(Saved entries)
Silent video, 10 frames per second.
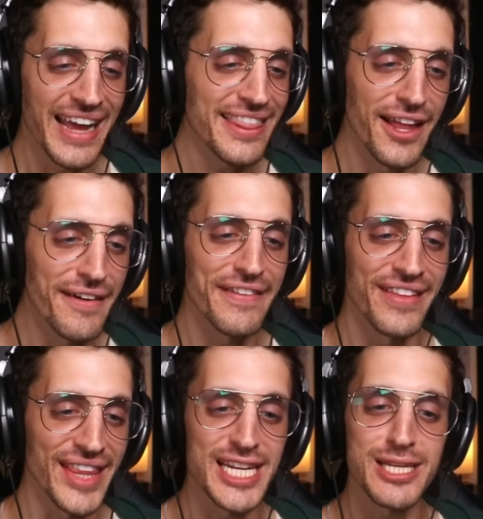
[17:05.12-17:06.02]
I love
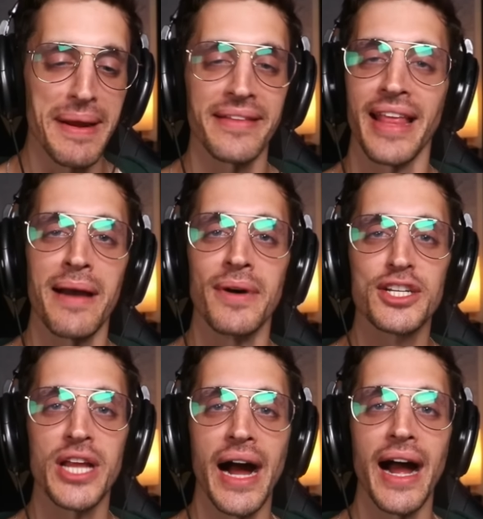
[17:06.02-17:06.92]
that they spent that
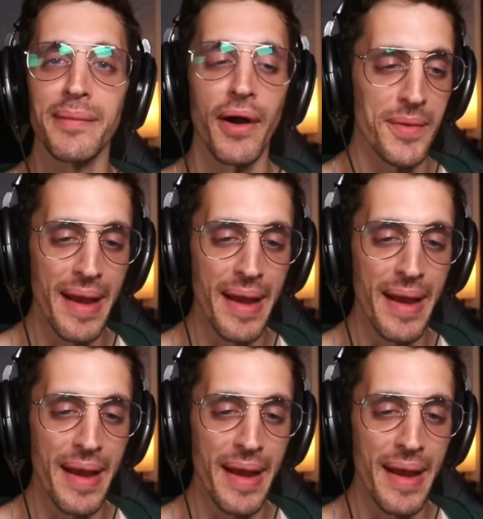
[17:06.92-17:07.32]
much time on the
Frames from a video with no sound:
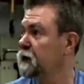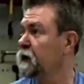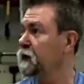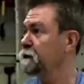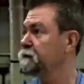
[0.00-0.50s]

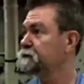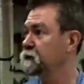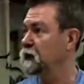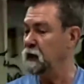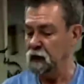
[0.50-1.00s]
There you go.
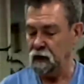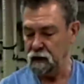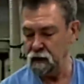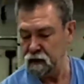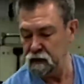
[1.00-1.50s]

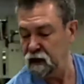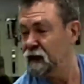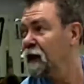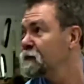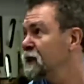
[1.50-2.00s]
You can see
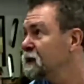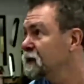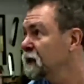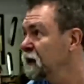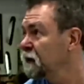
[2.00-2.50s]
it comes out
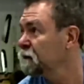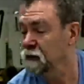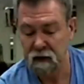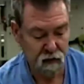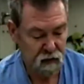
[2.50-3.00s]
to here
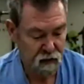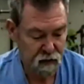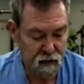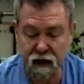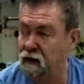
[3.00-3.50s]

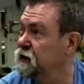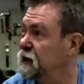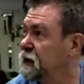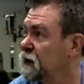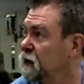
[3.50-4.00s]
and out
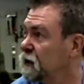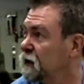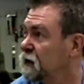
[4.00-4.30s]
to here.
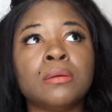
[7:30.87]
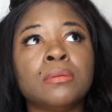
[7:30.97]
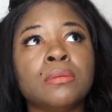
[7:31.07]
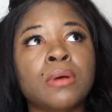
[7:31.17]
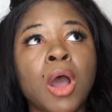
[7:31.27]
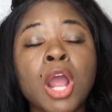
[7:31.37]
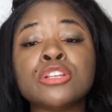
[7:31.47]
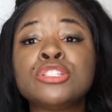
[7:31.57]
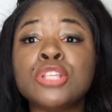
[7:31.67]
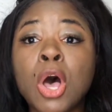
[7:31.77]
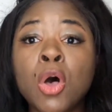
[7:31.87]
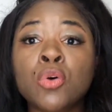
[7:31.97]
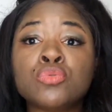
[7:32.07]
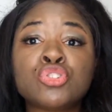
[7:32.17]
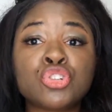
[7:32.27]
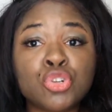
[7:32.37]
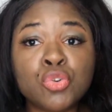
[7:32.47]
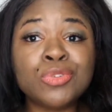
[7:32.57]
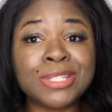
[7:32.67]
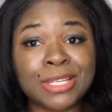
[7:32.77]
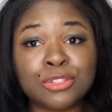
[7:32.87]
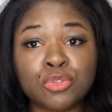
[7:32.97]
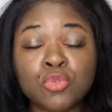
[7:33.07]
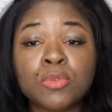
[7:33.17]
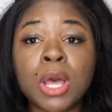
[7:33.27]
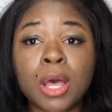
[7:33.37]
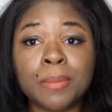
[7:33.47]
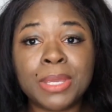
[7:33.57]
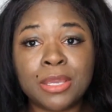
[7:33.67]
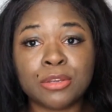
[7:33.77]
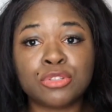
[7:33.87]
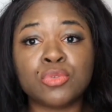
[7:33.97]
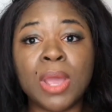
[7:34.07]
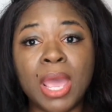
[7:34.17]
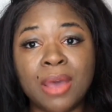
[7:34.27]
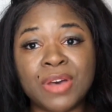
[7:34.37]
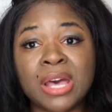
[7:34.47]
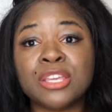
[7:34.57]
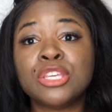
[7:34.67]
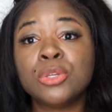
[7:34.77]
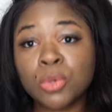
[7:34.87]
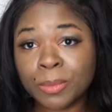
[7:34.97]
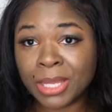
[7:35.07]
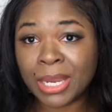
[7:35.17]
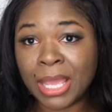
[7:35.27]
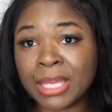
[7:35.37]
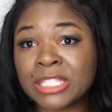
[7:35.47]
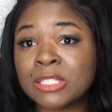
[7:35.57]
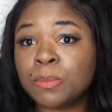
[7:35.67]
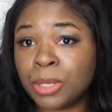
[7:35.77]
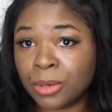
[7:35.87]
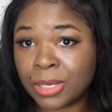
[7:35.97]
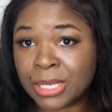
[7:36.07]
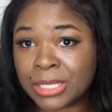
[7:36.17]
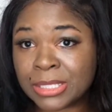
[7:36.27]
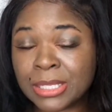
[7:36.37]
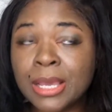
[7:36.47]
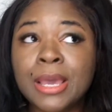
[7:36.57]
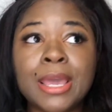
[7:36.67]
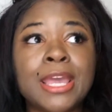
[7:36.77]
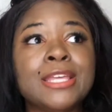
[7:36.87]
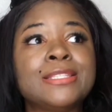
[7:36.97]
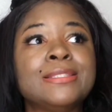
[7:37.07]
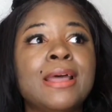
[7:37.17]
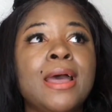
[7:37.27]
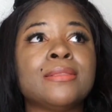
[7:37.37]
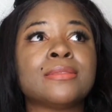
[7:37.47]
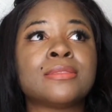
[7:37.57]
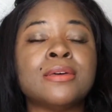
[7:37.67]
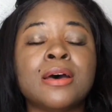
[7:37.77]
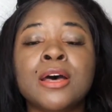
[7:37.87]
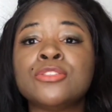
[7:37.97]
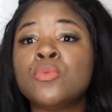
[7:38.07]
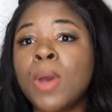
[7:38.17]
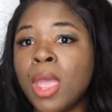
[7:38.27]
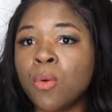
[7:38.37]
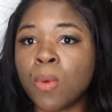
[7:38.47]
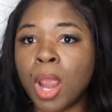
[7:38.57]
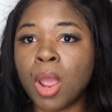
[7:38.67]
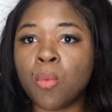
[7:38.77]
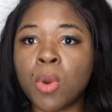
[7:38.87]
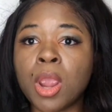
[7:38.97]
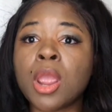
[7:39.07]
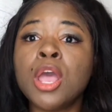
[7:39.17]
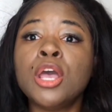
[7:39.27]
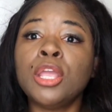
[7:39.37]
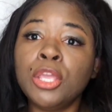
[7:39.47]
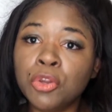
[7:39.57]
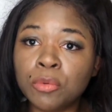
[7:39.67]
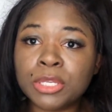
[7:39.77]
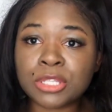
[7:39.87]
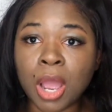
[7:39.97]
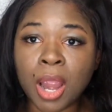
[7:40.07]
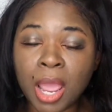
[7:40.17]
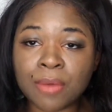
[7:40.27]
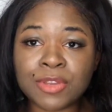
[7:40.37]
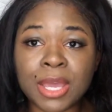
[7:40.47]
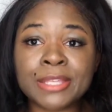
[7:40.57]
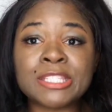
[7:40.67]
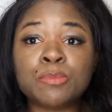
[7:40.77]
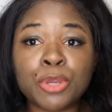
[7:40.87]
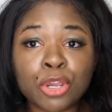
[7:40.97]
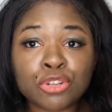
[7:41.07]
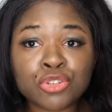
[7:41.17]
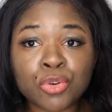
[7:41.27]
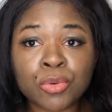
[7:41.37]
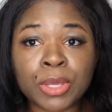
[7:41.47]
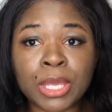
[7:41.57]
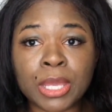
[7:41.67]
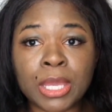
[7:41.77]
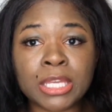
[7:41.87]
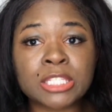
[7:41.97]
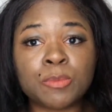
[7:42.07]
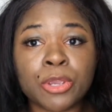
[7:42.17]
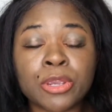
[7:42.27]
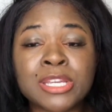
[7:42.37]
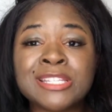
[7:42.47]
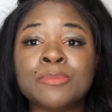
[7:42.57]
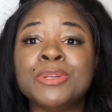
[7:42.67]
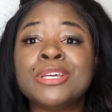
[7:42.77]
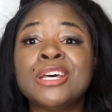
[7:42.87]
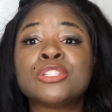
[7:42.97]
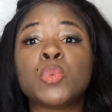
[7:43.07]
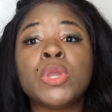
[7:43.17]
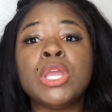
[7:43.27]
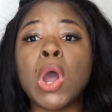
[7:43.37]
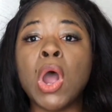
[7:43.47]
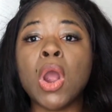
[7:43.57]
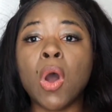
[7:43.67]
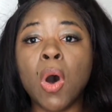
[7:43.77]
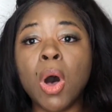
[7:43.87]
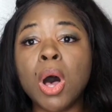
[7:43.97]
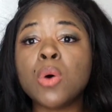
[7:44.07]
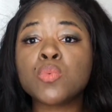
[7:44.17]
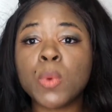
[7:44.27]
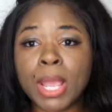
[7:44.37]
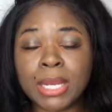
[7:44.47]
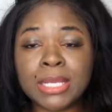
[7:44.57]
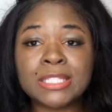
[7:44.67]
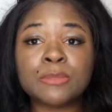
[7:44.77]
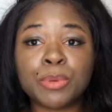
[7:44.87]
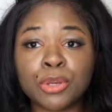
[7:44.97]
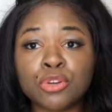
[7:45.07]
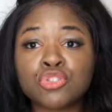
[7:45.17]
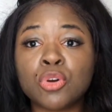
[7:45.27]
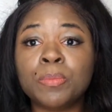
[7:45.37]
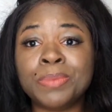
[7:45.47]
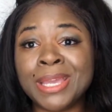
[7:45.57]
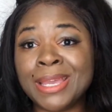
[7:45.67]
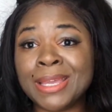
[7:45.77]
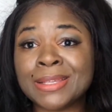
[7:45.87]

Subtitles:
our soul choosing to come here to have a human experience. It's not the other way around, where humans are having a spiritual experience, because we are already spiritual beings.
* * *
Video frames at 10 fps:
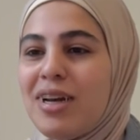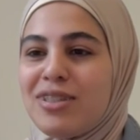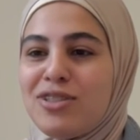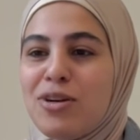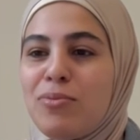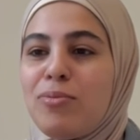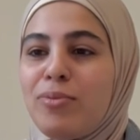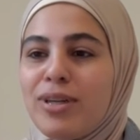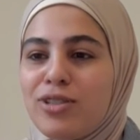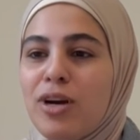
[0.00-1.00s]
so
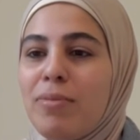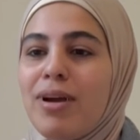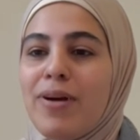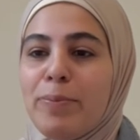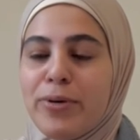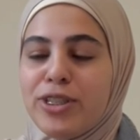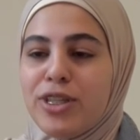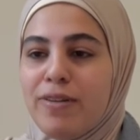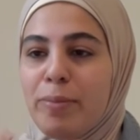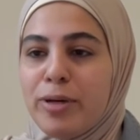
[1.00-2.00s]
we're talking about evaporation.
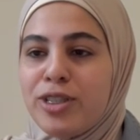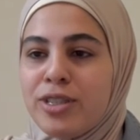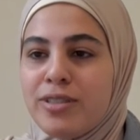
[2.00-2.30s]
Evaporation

=== To do ===
An exact copy of the lines above from the one with "Silent video, 10 frames per second." up to and including the one with "[3.00-3.50s]" is required; reproduce only those lines, omitting all pictures.

=== Response to this task ===
Silent video, 10 frames per second.
[17:05.12-17:06.02]
I love
[17:06.02-17:06.92]
that they spent that
[17:06.92-17:07.32]
much time on the
Frames from a video with no sound:
[0.00-0.50s]

[0.50-1.00s]
There you go.
[1.00-1.50s]

[1.50-2.00s]
You can see
[2.00-2.50s]
it comes out
[2.50-3.00s]
to here
[3.00-3.50s]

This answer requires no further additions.